- **What to work on**
What is needed is an exact copy of the lines from the one containing "(466.97 s to 467.97 s)" through the last line of the records, with no pictures.

- **Collection entries**
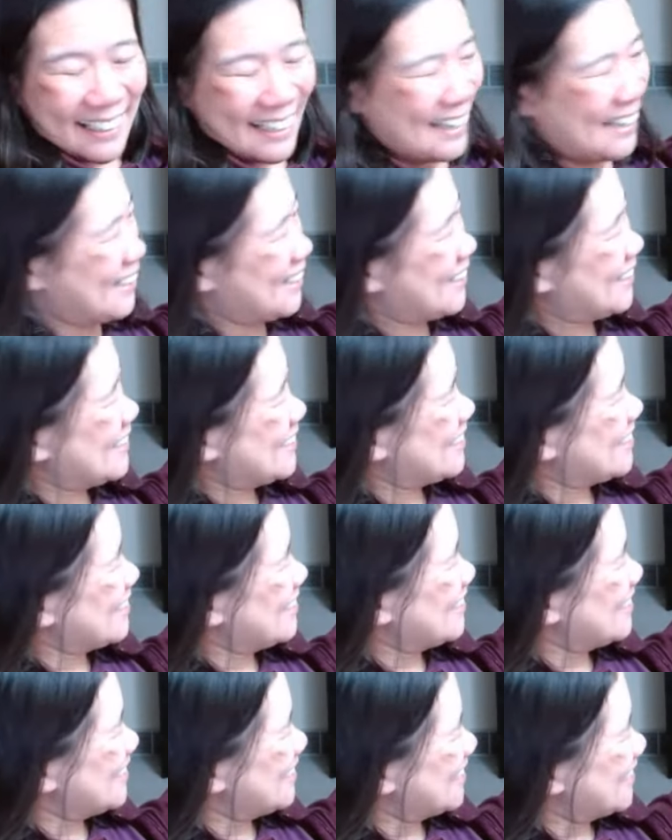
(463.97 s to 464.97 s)

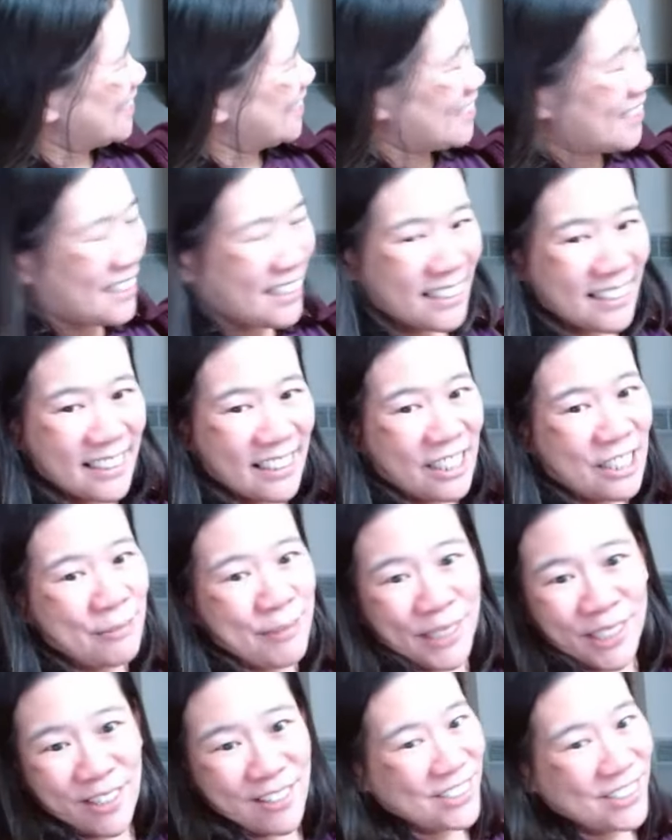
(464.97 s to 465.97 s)
And oh
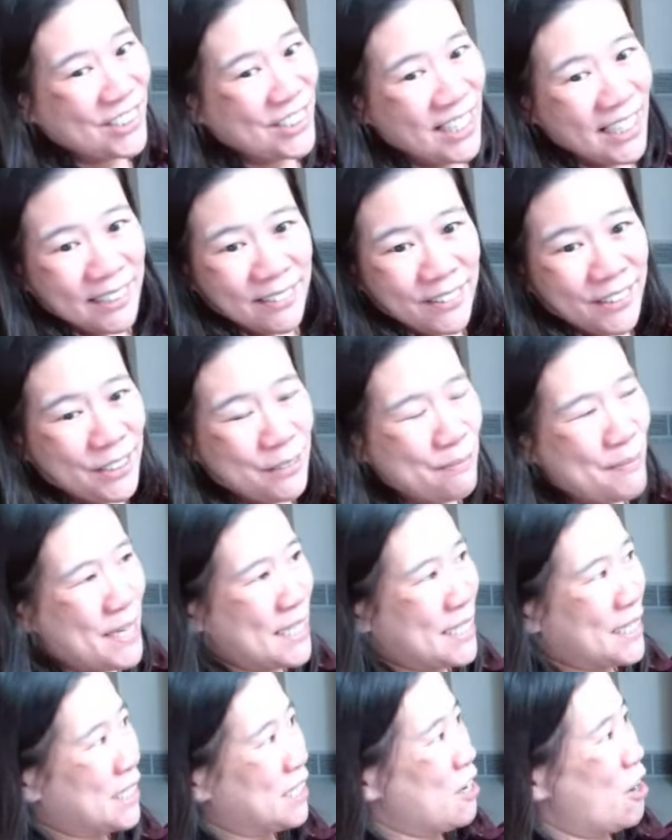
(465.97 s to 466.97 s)
my gosh, I'm going to
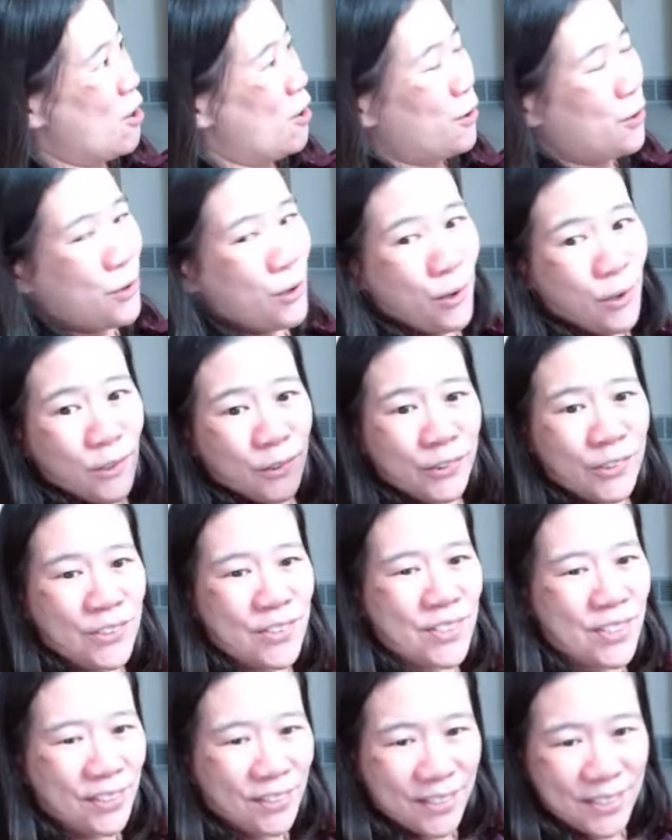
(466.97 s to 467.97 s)
make a whole new
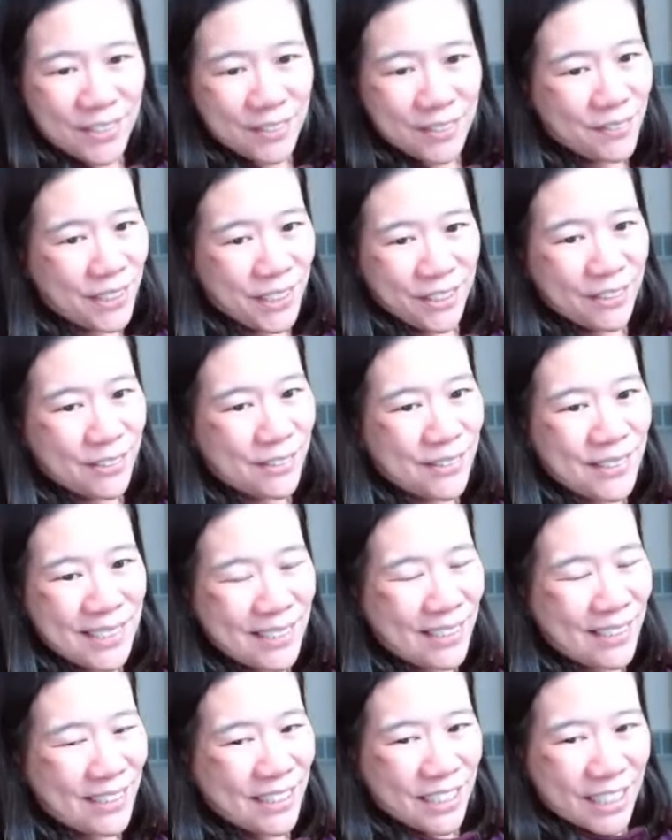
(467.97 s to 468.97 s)
series of videos
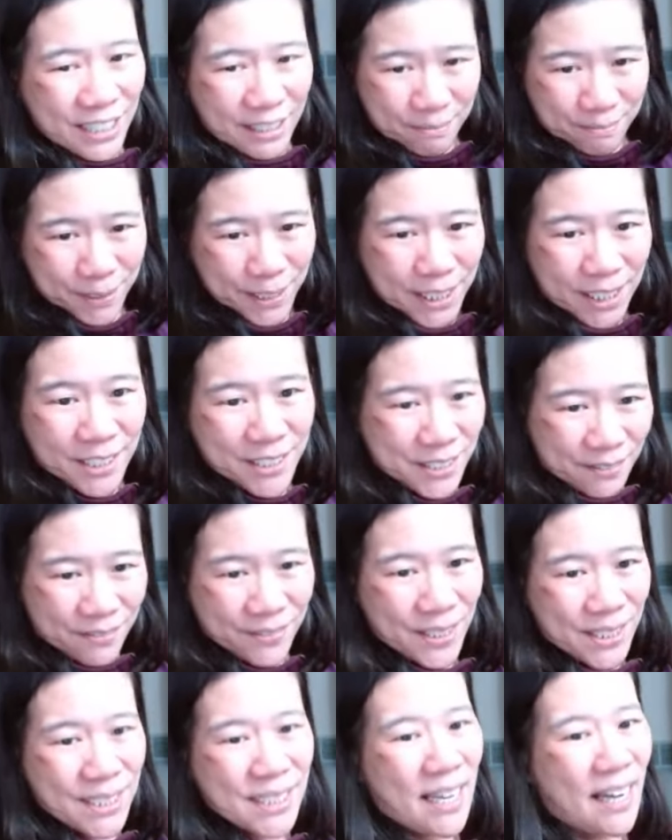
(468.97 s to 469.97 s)
because of
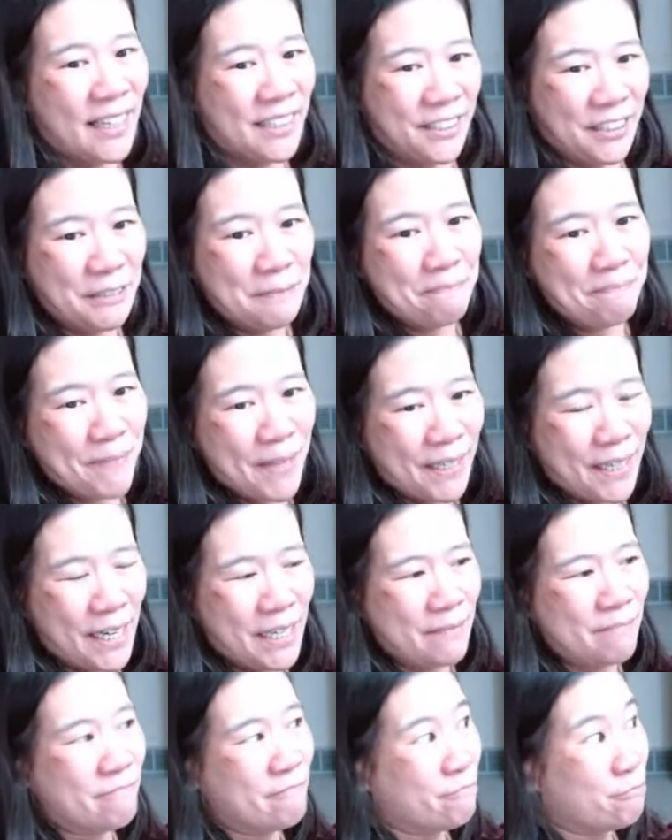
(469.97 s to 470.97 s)
this item that
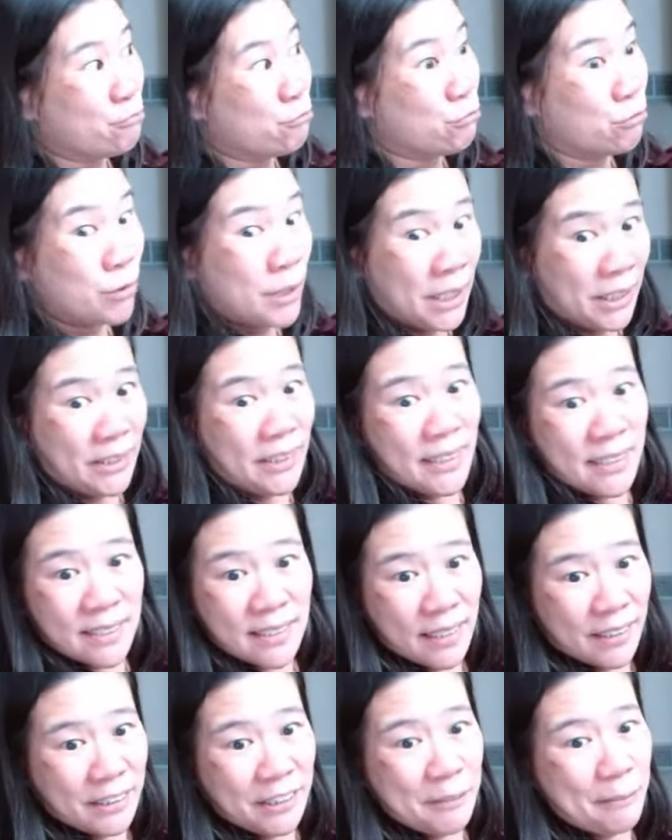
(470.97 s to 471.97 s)
I'm really
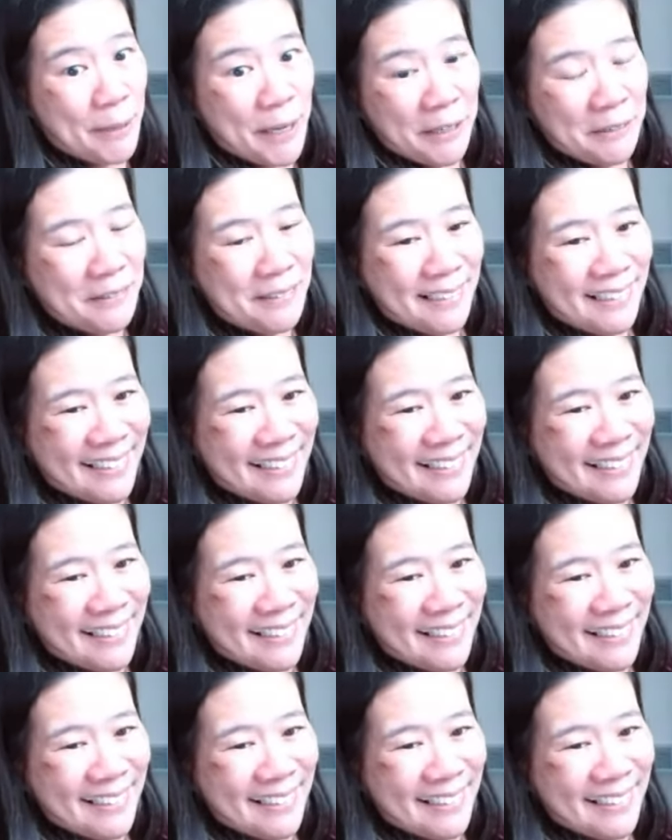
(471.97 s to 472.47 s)
excited about.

- **Answer for the task**
(466.97 s to 467.97 s)
make a whole new
(467.97 s to 468.97 s)
series of videos
(468.97 s to 469.97 s)
because of
(469.97 s to 470.97 s)
this item that
(470.97 s to 471.97 s)
I'm really
(471.97 s to 472.47 s)
excited about.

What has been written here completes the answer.